In Australia è scoppiato un acceso dibattito in merito all’inclusione di modelle sia eterosessuali che curvy in una sfilata di moda di Sports Illustrated, in cui sfilavano sia modelle magre che curvy in costumi da bagno.

Un articolo apparso sul Daily Telegraph di Sydney criticava la presenza di modelle curvy in passerella, definendo irresponsabile la decisione di invitarle. Un esperto medico intervistato dal giornalista ha affermato che tali modelle promuovono uno stile di vita pericoloso per la salute.

Altri esperti intervenuti nell’articolo ritengono che le ragazze di qualsiasi corporatura possano partecipare alle sfilate di moda.

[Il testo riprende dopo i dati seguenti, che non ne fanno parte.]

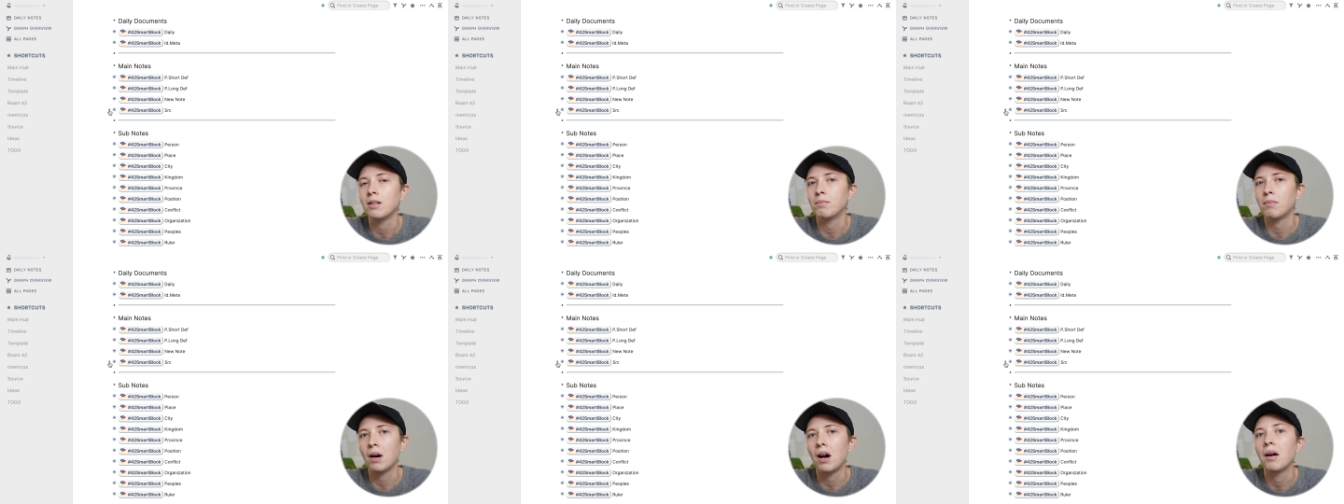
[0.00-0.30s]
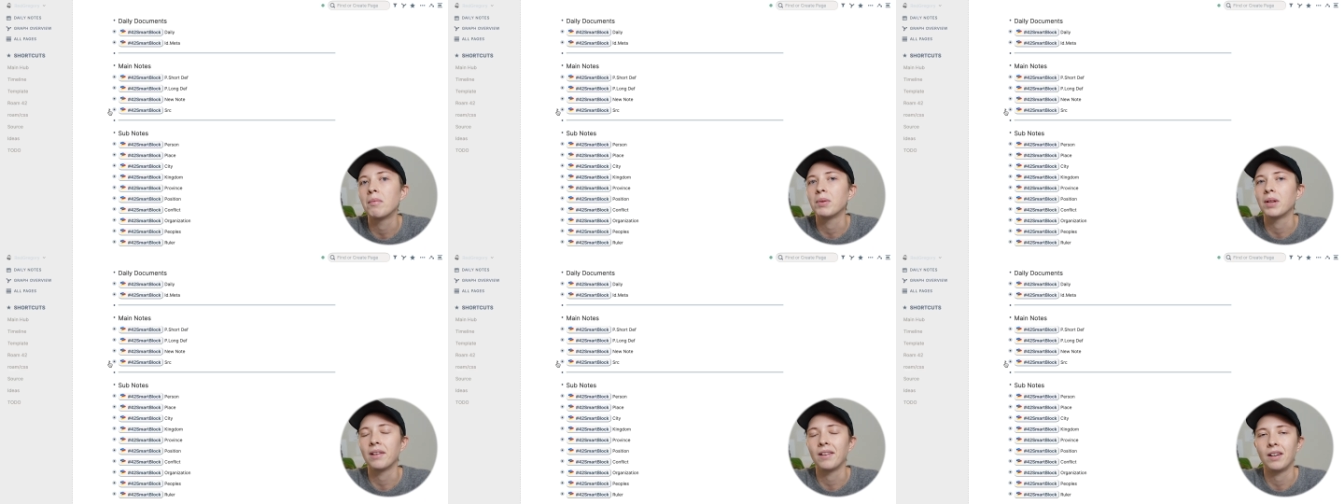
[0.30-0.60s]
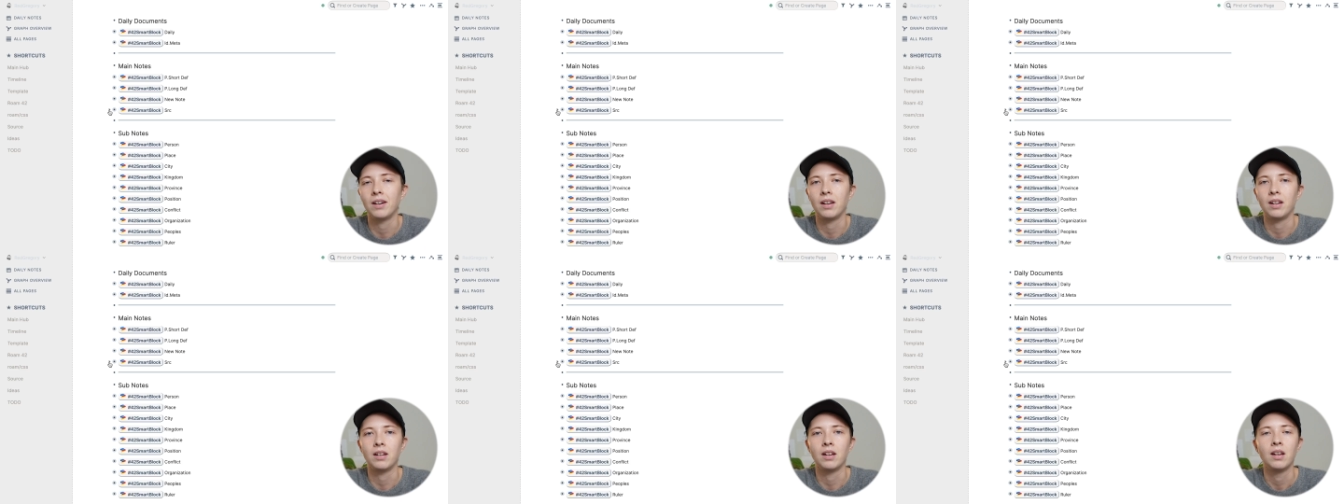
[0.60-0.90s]

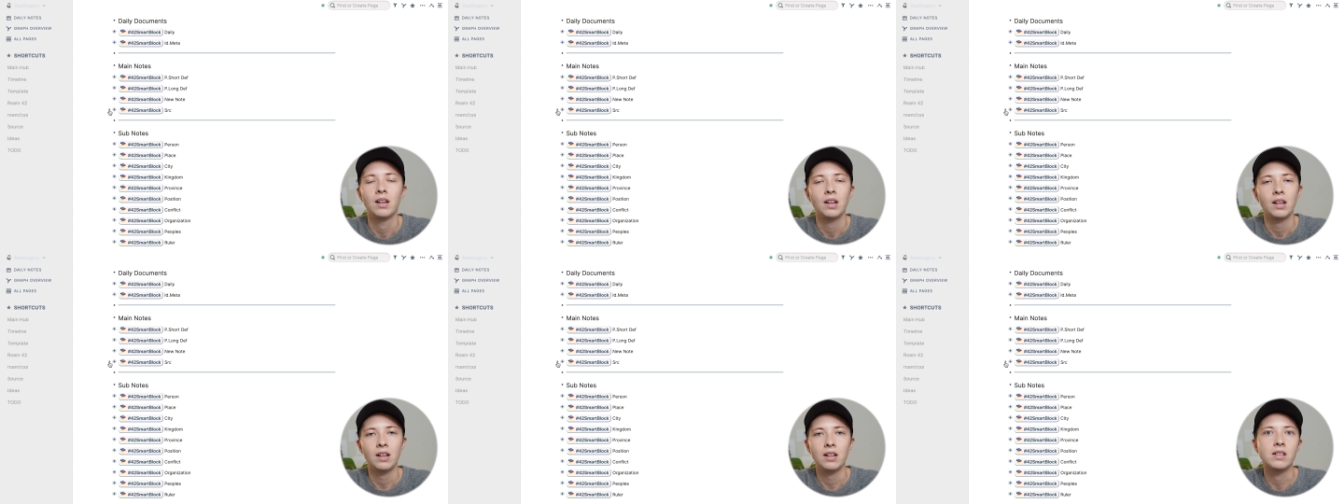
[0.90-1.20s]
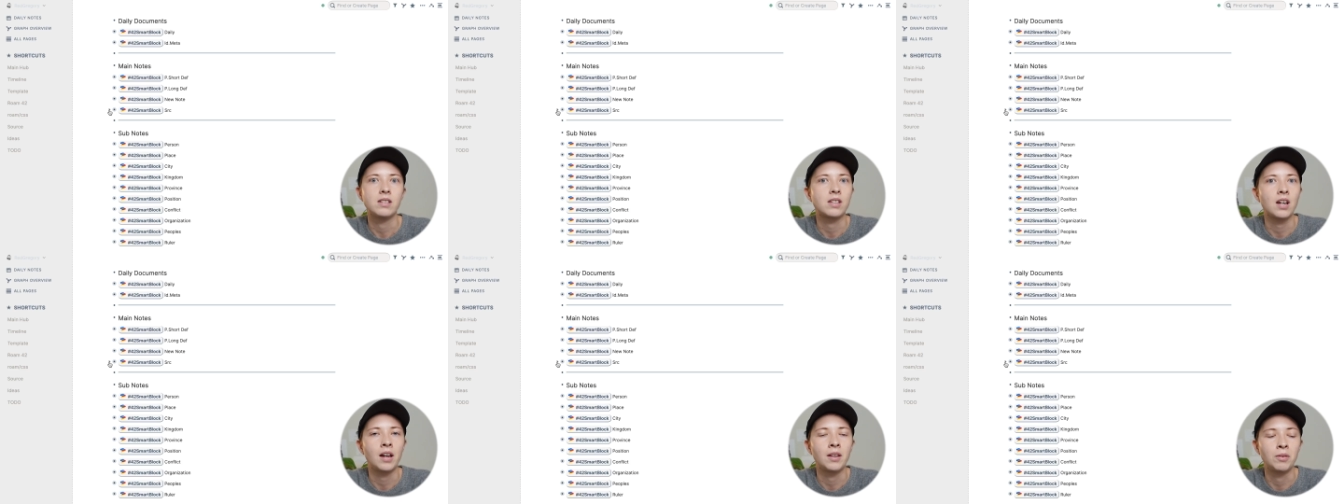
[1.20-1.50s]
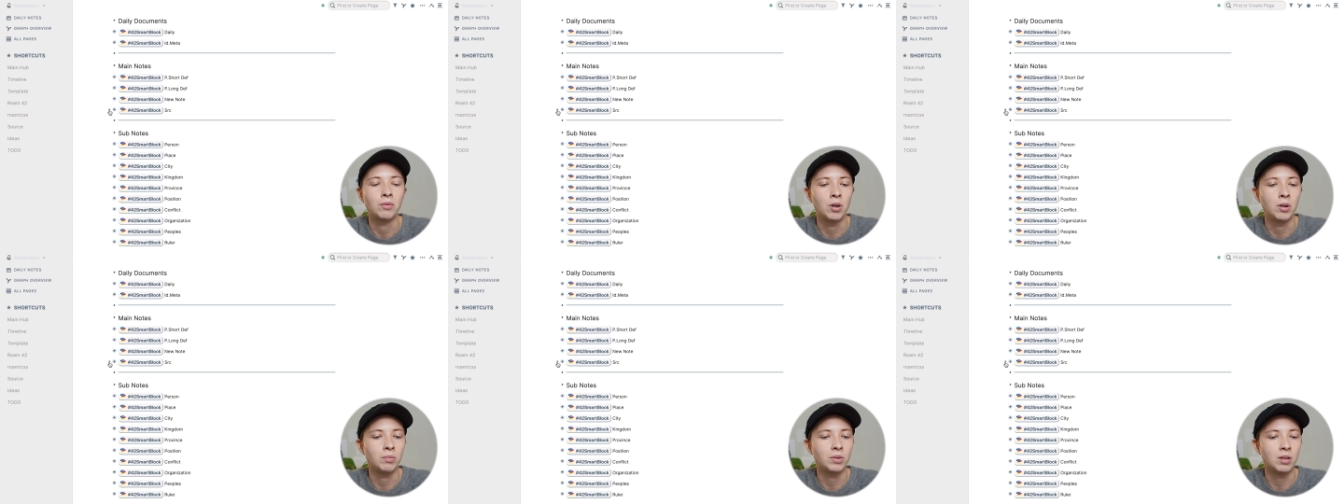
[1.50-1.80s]
populating inside
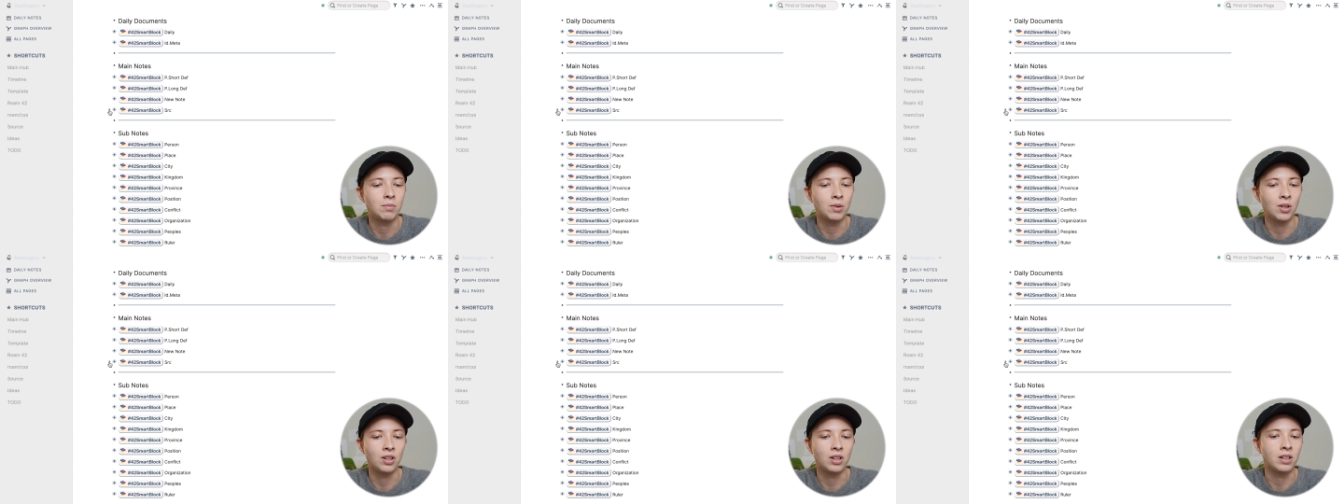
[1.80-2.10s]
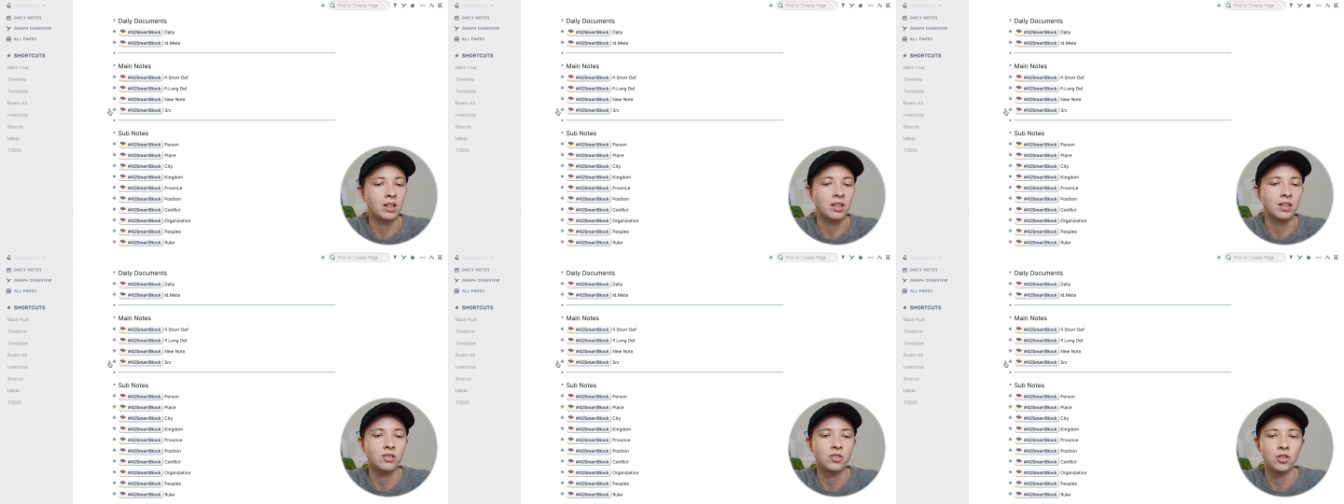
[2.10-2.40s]
the Roam community.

La controversia è iniziata quando la giornalista Soraya Fuda ha scritto: “Se l’industria della moda decide di smettere di usare modelle che si sono affamate fino al punto di essere pelle e ossa, non dovrebbe nemmeno scegliere tipologie di corporatura malsane di altri tipi”.

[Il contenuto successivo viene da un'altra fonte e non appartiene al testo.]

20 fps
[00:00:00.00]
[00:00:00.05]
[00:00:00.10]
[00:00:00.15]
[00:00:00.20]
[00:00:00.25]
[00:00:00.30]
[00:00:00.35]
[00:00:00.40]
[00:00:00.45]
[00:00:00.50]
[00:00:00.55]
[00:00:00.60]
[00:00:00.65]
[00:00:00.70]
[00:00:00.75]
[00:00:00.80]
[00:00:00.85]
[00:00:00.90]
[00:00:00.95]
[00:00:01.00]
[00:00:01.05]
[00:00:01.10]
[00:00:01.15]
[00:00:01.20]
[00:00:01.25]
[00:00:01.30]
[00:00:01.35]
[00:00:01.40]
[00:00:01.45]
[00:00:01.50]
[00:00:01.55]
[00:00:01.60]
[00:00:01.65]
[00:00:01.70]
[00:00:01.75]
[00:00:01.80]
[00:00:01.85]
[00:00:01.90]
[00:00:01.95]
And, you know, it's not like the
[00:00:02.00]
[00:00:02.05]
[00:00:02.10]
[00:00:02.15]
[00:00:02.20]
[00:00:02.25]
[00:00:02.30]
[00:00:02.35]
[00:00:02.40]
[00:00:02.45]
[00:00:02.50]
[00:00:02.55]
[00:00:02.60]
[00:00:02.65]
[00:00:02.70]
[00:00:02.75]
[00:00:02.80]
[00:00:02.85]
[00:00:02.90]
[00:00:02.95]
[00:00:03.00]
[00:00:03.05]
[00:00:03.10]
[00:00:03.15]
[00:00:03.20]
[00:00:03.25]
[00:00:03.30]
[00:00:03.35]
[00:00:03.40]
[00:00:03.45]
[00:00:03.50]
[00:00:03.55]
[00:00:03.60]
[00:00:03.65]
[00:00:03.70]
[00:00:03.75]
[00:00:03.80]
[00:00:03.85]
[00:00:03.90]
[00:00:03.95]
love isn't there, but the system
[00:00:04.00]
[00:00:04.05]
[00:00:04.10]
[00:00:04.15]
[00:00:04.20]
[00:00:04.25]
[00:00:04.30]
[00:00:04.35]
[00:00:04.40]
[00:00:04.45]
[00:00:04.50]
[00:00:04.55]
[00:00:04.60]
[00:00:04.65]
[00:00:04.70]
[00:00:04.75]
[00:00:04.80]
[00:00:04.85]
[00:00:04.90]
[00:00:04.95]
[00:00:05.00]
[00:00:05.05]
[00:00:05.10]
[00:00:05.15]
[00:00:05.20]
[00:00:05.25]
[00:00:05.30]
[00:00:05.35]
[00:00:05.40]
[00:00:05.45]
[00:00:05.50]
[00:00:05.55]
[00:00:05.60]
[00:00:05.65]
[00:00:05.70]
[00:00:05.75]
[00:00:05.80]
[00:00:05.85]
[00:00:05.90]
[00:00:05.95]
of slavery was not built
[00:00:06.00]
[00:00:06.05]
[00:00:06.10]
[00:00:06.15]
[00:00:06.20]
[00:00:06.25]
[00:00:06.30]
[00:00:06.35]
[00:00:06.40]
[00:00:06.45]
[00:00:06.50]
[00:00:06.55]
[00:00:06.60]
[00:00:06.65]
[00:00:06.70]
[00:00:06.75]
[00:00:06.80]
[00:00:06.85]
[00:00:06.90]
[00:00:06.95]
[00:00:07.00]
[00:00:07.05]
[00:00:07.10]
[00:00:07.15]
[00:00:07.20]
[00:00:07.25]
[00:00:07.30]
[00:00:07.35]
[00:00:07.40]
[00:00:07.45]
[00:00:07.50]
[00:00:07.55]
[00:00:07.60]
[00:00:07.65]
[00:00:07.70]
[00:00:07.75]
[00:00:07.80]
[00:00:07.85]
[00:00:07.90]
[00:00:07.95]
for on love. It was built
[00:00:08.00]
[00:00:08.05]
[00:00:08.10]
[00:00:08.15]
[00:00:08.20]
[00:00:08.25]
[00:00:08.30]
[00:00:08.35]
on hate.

Il direttore di Sports Illustrated MJ Day ha risposto che “la bellezza non significa che tutti debbano avere una sola taglia”.

Anche i medici sono entrati in gioco. Brad Frankam, presidente dell’Associazione Medica Australiana del Nuovo Galles del Sud, ha paragonato l’obesità al fumo: “Se una modella camminasse in passerella fumando una sigaretta, sarebbe un segnale molto malsano. E allo stesso modo, se modelle molto grasse o obese indossano abiti eleganti, significa che accogliamo con favore l’obesità. È molto pericolosa”.

Frankham ritiene che alcune delle modelle presenti nello show di Sports Illustrated fossero obese.

Il professor John Dixon, direttore dell’Obesity Research Centre, ritiene a sua volta che i modelli debbano rappresentare la società, il che significa che possono essere di qualsiasi dimensione.

“Il 28% degli australiani è sovrappeso. È un’affermazione profondamente offensiva che le persone grasse non debbano sfilare in passerella”, ha detto.